A number of private industry union membership losses are a result of the elimination of jobs in a weak economy, or of jobs sent overseas where labor costs are lower. But unions are seeing growth in the public sector by organizing government employees, a shift Heritage Foundation labor policy expert James Sherk says hurts the taxpayer more than ever: “Representing government employees has changed the union movement’s priorities. Unions now campaign for higher taxes on Americans to fund more government spending.”

Still, citing the failure of health care reform carrying indiscrete handouts, the media argues that the predicted flood of pro-labor paybacks never came. It points to promises to eliminate Sen. Merkley’s small construction business-killing amendment and Big Labor’s exemption from the original tax on Cadillac plans via reconciliation when, in truth, such deals have only mutated. Rather than disappearing from the president’s most recent health care reboot, the Cadillac tax on Big Labor plans has only been delayed and the cost threshold defining them tweaked so that some don’t qualify.

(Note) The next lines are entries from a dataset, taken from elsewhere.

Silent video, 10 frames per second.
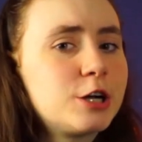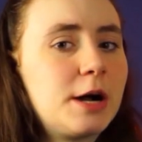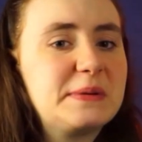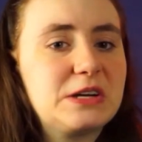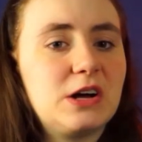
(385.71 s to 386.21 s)

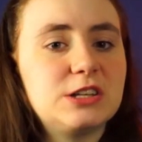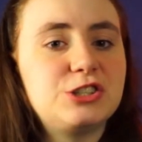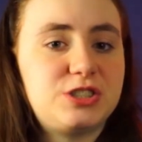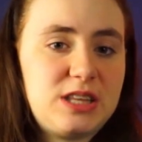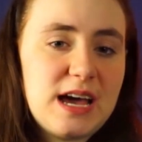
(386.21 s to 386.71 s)
common
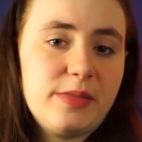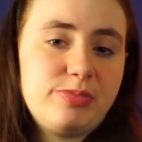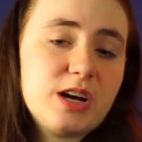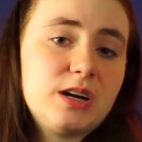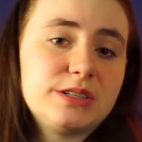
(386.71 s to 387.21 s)
knowledge
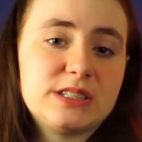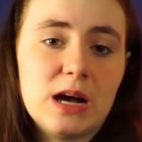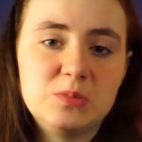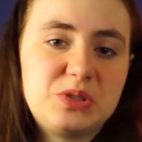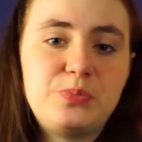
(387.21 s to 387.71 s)
that there are
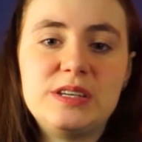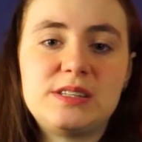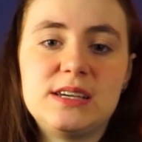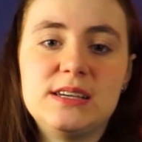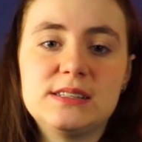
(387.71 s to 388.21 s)
some
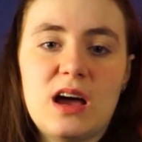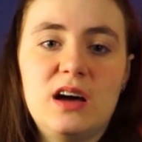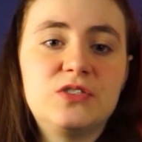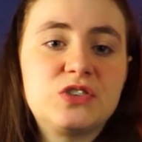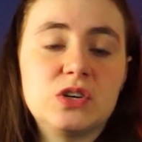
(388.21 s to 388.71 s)
species
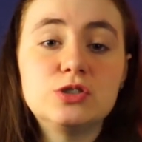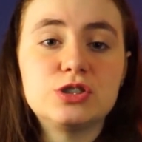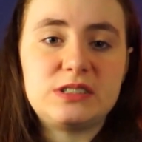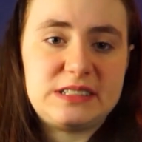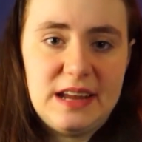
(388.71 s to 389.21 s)
of
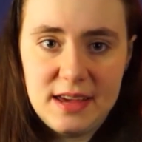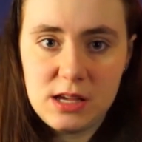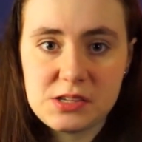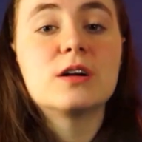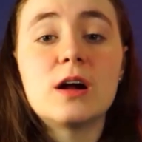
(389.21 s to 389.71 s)
social
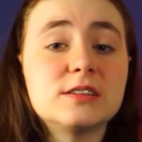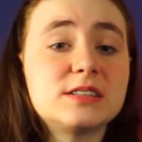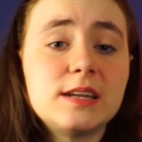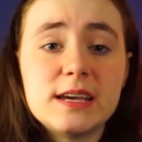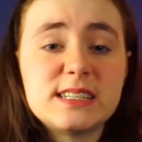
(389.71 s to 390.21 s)
snakes, garter
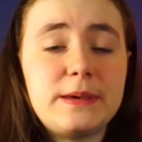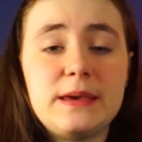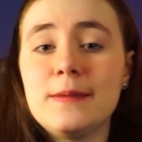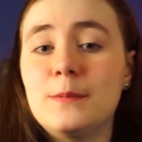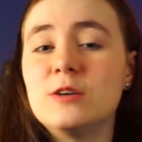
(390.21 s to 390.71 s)
snakes
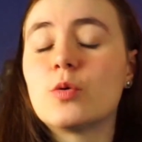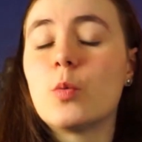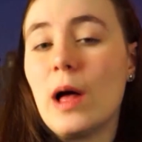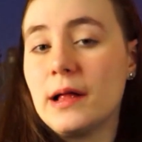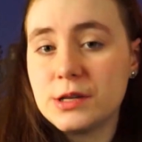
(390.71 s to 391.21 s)
being the most
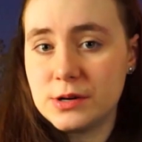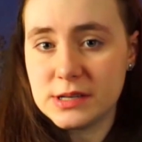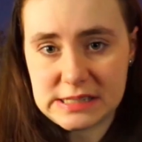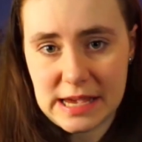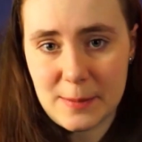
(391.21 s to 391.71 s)
well-known
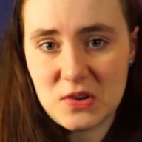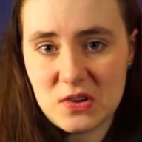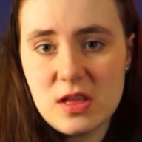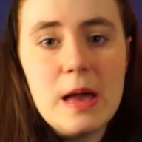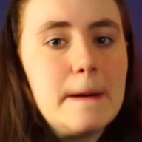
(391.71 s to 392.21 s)

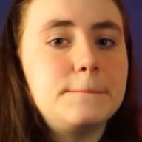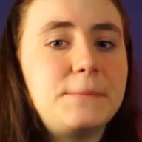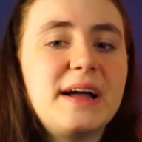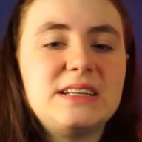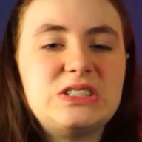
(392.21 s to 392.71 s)
example,
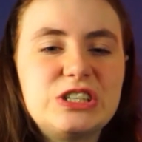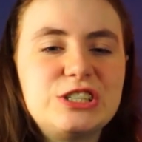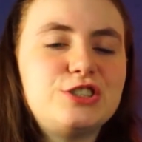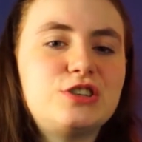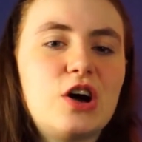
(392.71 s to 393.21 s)
but
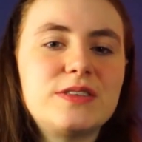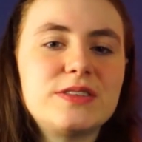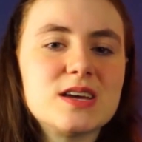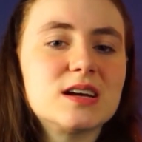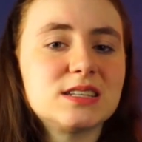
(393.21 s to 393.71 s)
did you know
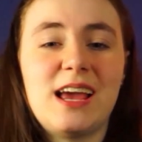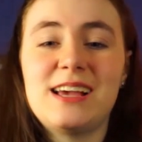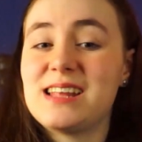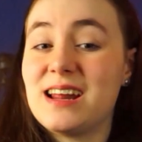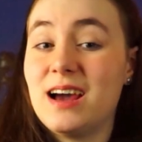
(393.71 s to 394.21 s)
that there are
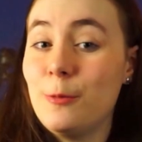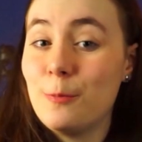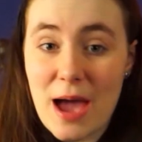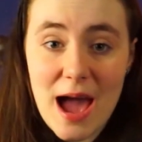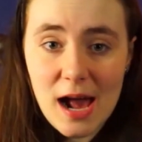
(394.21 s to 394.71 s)
snakes that hunt in
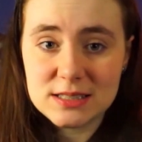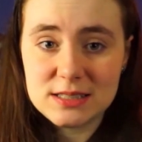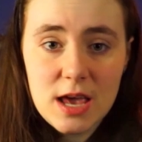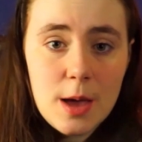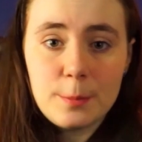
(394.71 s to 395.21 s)

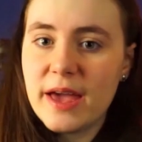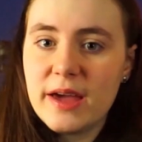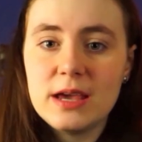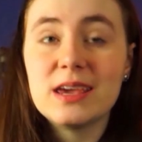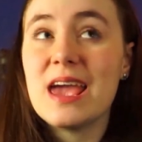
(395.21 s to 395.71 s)
packs,
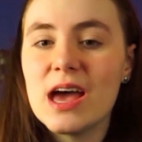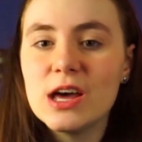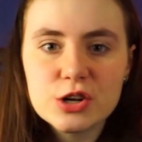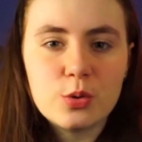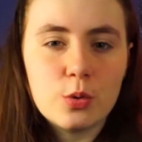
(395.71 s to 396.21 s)
planning
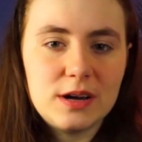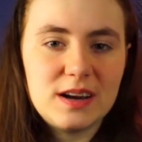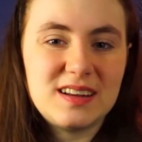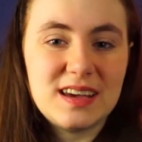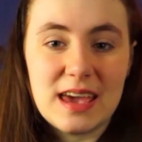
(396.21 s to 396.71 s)
and
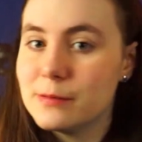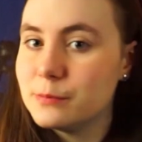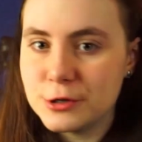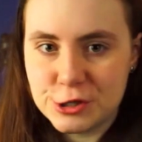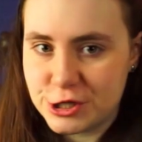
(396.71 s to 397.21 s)
coordinating
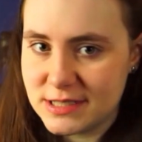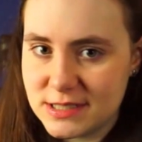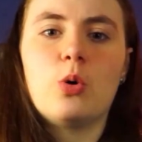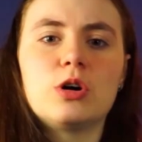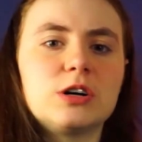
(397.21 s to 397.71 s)
ambushes,
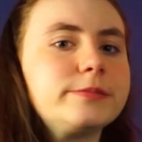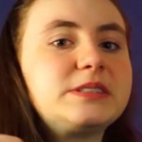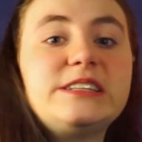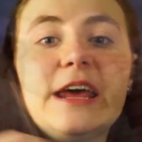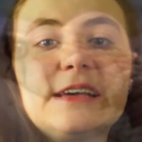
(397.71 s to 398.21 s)
or
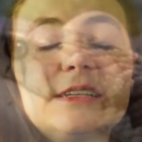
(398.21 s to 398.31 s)
snakes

Initial defeat of such deals only masks the cozy relationship Obama’s union patrons still enjoy with their indebted candidate. White House visitor logs made public in the administration’s early “open government” days reveal more than 20 visits from SEIU Chief Andy Stern in just a matter of months. At the Department of Labor, Secretary Solis has requested an additional 298 full-time Wage and Hour inspectors to investigate the union-inspired theory of “widespread ‘wage theft’” by the multitudes of unscrupulous employers out there. No doubt, the scrutiny will be fierce when she increases the inspection headcount by 23.4 percent in the face of 9.7 percent unemployment.

Up next is the Protecting America’s Worker Act (S. 1580 and H.R. 2067), which, among other things, would expand the list of incidents for which a small business owner can be held feloniously liable. The list could go on and on, but this should be enough to explain why employers aren’t hiring. Why would anybody take the personal risks required to be successful in such a climate?

That’s exactly the conclusion Big Labor would have me reach because its agenda won’t be done until it either acquires my company or puts me out of business.

Brett McMahon is vice president of Miller & Long, a concrete construction subcontractor based in Bethesda, Md., and a member of Associated Builders and Contractors.